[Stored data]
□ □ □ □

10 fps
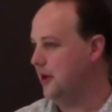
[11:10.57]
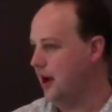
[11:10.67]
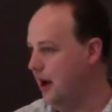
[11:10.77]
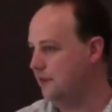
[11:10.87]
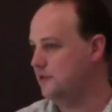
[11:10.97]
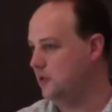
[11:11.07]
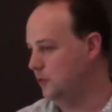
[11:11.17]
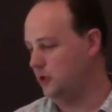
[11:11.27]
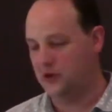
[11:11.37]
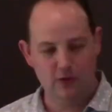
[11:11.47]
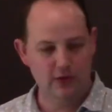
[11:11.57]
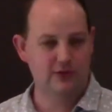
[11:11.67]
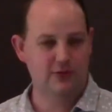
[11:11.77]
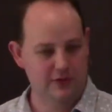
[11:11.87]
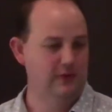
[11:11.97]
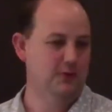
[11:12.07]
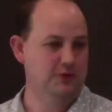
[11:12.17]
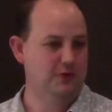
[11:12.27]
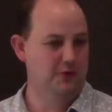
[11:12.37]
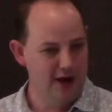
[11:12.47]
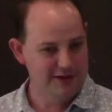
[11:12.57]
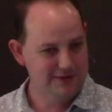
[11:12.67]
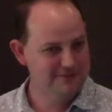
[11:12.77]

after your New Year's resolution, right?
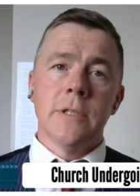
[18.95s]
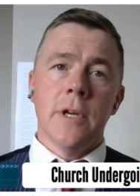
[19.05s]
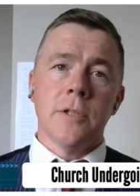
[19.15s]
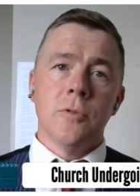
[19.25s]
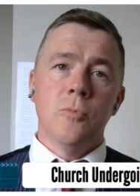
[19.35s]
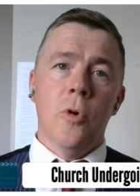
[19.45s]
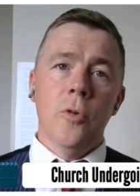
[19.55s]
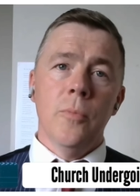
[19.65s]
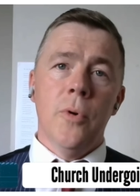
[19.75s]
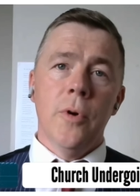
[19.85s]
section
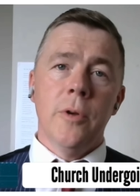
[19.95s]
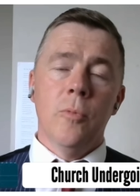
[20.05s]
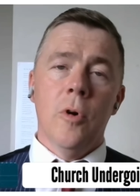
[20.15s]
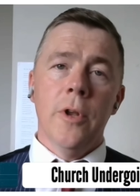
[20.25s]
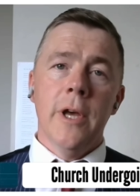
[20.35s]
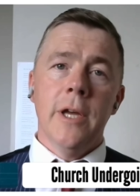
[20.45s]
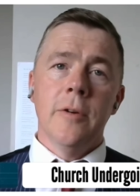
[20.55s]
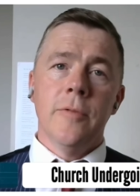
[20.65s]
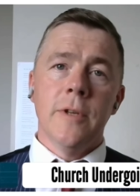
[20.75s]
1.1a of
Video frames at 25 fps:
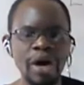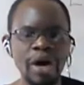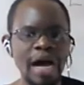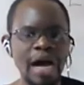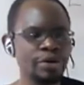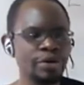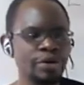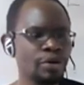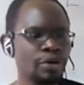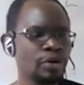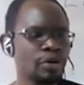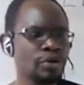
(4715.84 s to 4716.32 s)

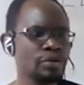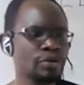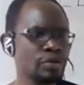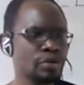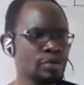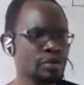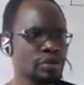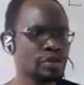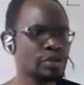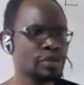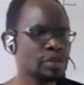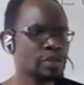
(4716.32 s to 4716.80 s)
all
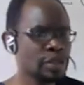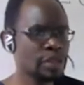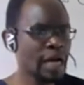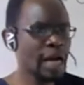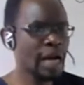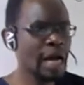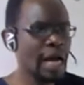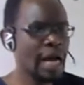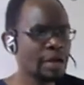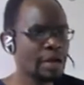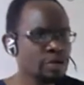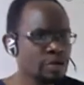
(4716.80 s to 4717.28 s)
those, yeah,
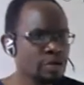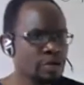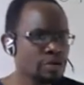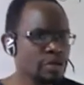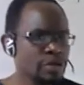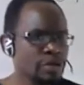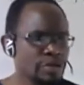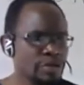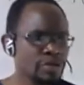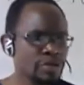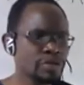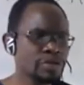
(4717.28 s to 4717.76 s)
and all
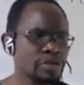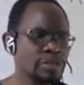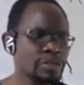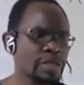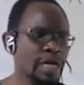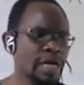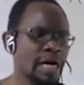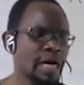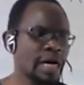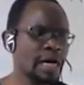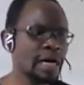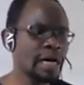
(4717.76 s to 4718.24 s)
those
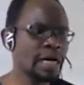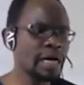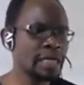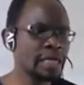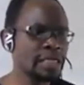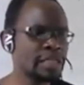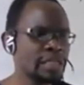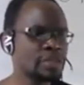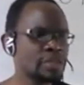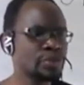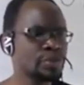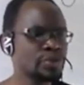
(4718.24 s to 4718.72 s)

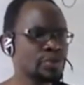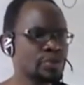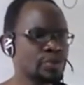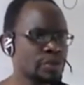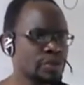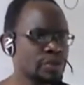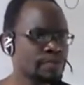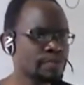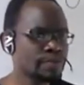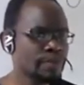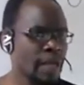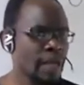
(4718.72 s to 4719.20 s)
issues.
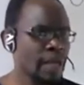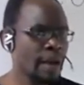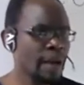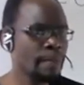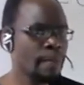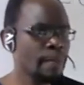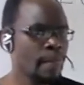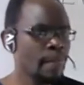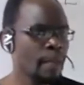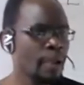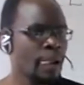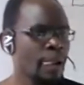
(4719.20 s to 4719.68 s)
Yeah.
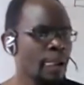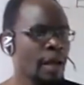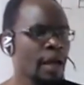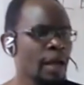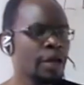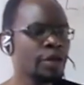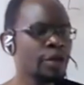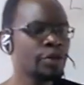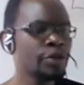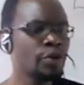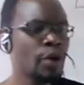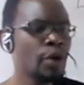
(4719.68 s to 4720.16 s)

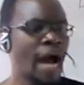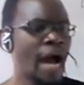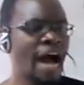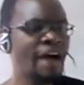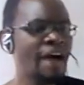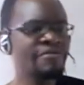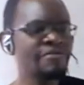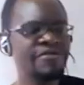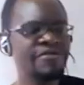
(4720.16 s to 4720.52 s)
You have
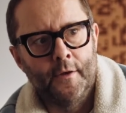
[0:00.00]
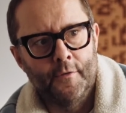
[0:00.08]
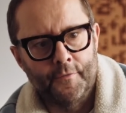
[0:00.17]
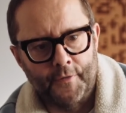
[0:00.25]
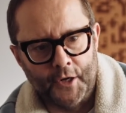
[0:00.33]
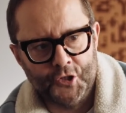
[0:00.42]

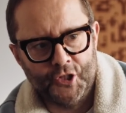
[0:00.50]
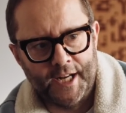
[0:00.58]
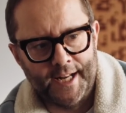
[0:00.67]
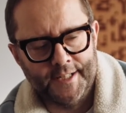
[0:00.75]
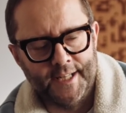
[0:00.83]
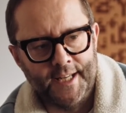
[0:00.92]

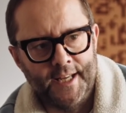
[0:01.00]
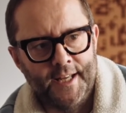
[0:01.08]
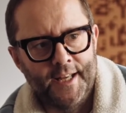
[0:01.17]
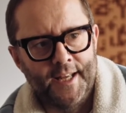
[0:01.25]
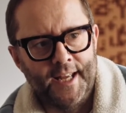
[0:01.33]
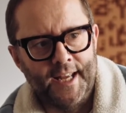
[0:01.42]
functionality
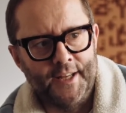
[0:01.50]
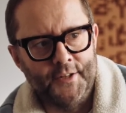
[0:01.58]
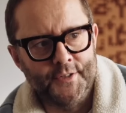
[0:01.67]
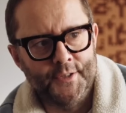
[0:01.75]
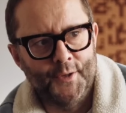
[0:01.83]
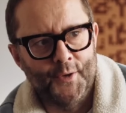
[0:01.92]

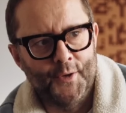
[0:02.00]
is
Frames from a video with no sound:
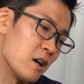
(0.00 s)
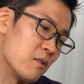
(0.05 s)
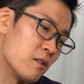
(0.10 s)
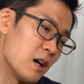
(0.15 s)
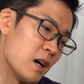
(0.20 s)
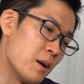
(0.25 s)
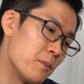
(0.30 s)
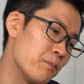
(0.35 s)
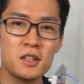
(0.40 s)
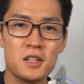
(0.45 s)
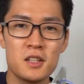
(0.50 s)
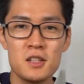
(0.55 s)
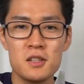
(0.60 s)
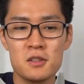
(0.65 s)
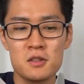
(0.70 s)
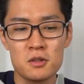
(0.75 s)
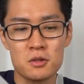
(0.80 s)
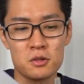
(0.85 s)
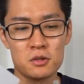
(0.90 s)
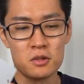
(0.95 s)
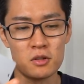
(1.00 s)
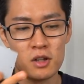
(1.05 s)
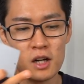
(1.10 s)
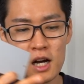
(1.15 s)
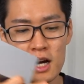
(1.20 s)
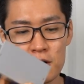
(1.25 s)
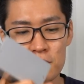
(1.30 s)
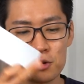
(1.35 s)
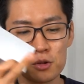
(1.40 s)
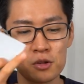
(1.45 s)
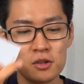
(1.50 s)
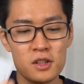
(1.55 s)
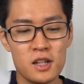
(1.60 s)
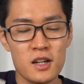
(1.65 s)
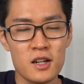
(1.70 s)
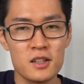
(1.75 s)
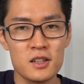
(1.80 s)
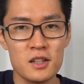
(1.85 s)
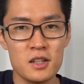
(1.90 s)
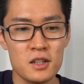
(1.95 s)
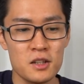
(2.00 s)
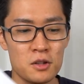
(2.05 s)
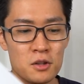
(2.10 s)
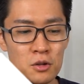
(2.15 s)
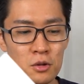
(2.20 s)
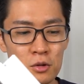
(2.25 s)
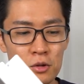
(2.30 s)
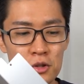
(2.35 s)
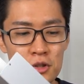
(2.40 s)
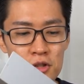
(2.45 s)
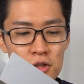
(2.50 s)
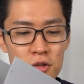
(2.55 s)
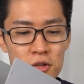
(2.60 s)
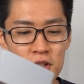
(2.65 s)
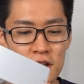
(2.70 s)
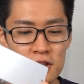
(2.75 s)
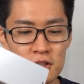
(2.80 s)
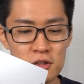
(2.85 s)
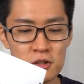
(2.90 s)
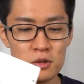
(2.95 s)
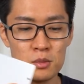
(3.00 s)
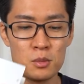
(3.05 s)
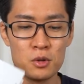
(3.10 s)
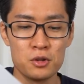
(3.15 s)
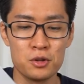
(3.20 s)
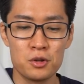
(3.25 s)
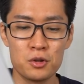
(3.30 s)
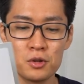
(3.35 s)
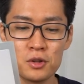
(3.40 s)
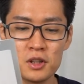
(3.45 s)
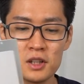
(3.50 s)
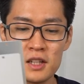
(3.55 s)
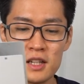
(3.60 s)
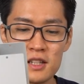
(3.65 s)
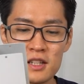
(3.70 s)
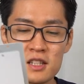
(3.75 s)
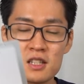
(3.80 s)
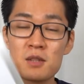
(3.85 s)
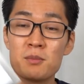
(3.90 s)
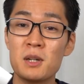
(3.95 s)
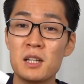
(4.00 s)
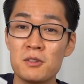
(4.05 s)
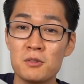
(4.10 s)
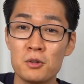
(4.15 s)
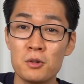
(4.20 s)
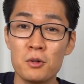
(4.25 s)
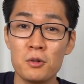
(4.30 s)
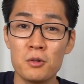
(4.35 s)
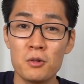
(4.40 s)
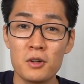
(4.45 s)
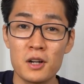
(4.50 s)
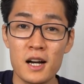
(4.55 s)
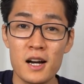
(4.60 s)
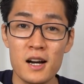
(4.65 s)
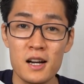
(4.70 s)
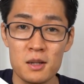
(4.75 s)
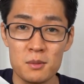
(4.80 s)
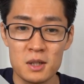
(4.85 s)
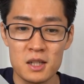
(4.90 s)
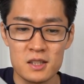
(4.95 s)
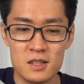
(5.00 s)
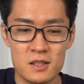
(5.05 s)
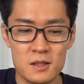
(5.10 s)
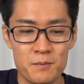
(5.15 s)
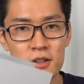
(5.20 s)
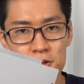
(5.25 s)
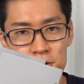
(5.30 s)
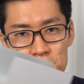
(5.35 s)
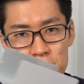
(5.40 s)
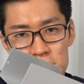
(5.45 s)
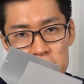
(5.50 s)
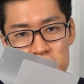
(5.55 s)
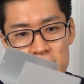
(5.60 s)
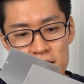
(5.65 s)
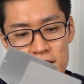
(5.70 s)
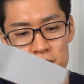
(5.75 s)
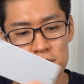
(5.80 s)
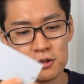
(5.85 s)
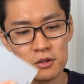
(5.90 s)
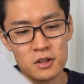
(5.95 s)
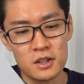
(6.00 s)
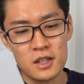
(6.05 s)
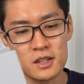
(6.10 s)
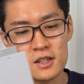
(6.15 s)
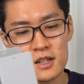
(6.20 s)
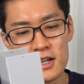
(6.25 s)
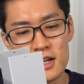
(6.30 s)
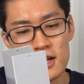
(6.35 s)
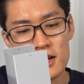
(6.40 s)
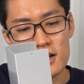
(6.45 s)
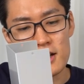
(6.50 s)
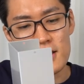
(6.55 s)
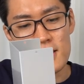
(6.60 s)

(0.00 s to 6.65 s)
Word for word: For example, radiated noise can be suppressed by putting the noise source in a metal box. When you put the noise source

□ □ □ □

§ Task brief
Repeat the data above in full and exactly. Omit every image.

§ The completed task
10 fps
[11:10.57]
[11:10.67]
[11:10.77]
[11:10.87]
[11:10.97]
[11:11.07]
[11:11.17]
[11:11.27]
[11:11.37]
[11:11.47]
[11:11.57]
[11:11.67]
[11:11.77]
[11:11.87]
[11:11.97]
[11:12.07]
[11:12.17]
[11:12.27]
[11:12.37]
[11:12.47]
[11:12.57]
[11:12.67]
[11:12.77]

after your New Year's resolution, right?
[18.95s]
[19.05s]
[19.15s]
[19.25s]
[19.35s]
[19.45s]
[19.55s]
[19.65s]
[19.75s]
[19.85s]
section
[19.95s]
[20.05s]
[20.15s]
[20.25s]
[20.35s]
[20.45s]
[20.55s]
[20.65s]
[20.75s]
1.1a of
Video frames at 25 fps:
(4715.84 s to 4716.32 s)

(4716.32 s to 4716.80 s)
all
(4716.80 s to 4717.28 s)
those, yeah,
(4717.28 s to 4717.76 s)
and all
(4717.76 s to 4718.24 s)
those
(4718.24 s to 4718.72 s)

(4718.72 s to 4719.20 s)
issues.
(4719.20 s to 4719.68 s)
Yeah.
(4719.68 s to 4720.16 s)

(4720.16 s to 4720.52 s)
You have
[0:00.00]
[0:00.08]
[0:00.17]
[0:00.25]
[0:00.33]
[0:00.42]

[0:00.50]
[0:00.58]
[0:00.67]
[0:00.75]
[0:00.83]
[0:00.92]

[0:01.00]
[0:01.08]
[0:01.17]
[0:01.25]
[0:01.33]
[0:01.42]
functionality
[0:01.50]
[0:01.58]
[0:01.67]
[0:01.75]
[0:01.83]
[0:01.92]

[0:02.00]
is
Frames from a video with no sound:
(0.00 s)
(0.05 s)
(0.10 s)
(0.15 s)
(0.20 s)
(0.25 s)
(0.30 s)
(0.35 s)
(0.40 s)
(0.45 s)
(0.50 s)
(0.55 s)
(0.60 s)
(0.65 s)
(0.70 s)
(0.75 s)
(0.80 s)
(0.85 s)
(0.90 s)
(0.95 s)
(1.00 s)
(1.05 s)
(1.10 s)
(1.15 s)
(1.20 s)
(1.25 s)
(1.30 s)
(1.35 s)
(1.40 s)
(1.45 s)
(1.50 s)
(1.55 s)
(1.60 s)
(1.65 s)
(1.70 s)
(1.75 s)
(1.80 s)
(1.85 s)
(1.90 s)
(1.95 s)
(2.00 s)
(2.05 s)
(2.10 s)
(2.15 s)
(2.20 s)
(2.25 s)
(2.30 s)
(2.35 s)
(2.40 s)
(2.45 s)
(2.50 s)
(2.55 s)
(2.60 s)
(2.65 s)
(2.70 s)
(2.75 s)
(2.80 s)
(2.85 s)
(2.90 s)
(2.95 s)
(3.00 s)
(3.05 s)
(3.10 s)
(3.15 s)
(3.20 s)
(3.25 s)
(3.30 s)
(3.35 s)
(3.40 s)
(3.45 s)
(3.50 s)
(3.55 s)
(3.60 s)
(3.65 s)
(3.70 s)
(3.75 s)
(3.80 s)
(3.85 s)
(3.90 s)
(3.95 s)
(4.00 s)
(4.05 s)
(4.10 s)
(4.15 s)
(4.20 s)
(4.25 s)
(4.30 s)
(4.35 s)
(4.40 s)
(4.45 s)
(4.50 s)
(4.55 s)
(4.60 s)
(4.65 s)
(4.70 s)
(4.75 s)
(4.80 s)
(4.85 s)
(4.90 s)
(4.95 s)
(5.00 s)
(5.05 s)
(5.10 s)
(5.15 s)
(5.20 s)
(5.25 s)
(5.30 s)
(5.35 s)
(5.40 s)
(5.45 s)
(5.50 s)
(5.55 s)
(5.60 s)
(5.65 s)
(5.70 s)
(5.75 s)
(5.80 s)
(5.85 s)
(5.90 s)
(5.95 s)
(6.00 s)
(6.05 s)
(6.10 s)
(6.15 s)
(6.20 s)
(6.25 s)
(6.30 s)
(6.35 s)
(6.40 s)
(6.45 s)
(6.50 s)
(6.55 s)
(6.60 s)

(0.00 s to 6.65 s)
Word for word: For example, radiated noise can be suppressed by putting the noise source in a metal box. When you put the noise source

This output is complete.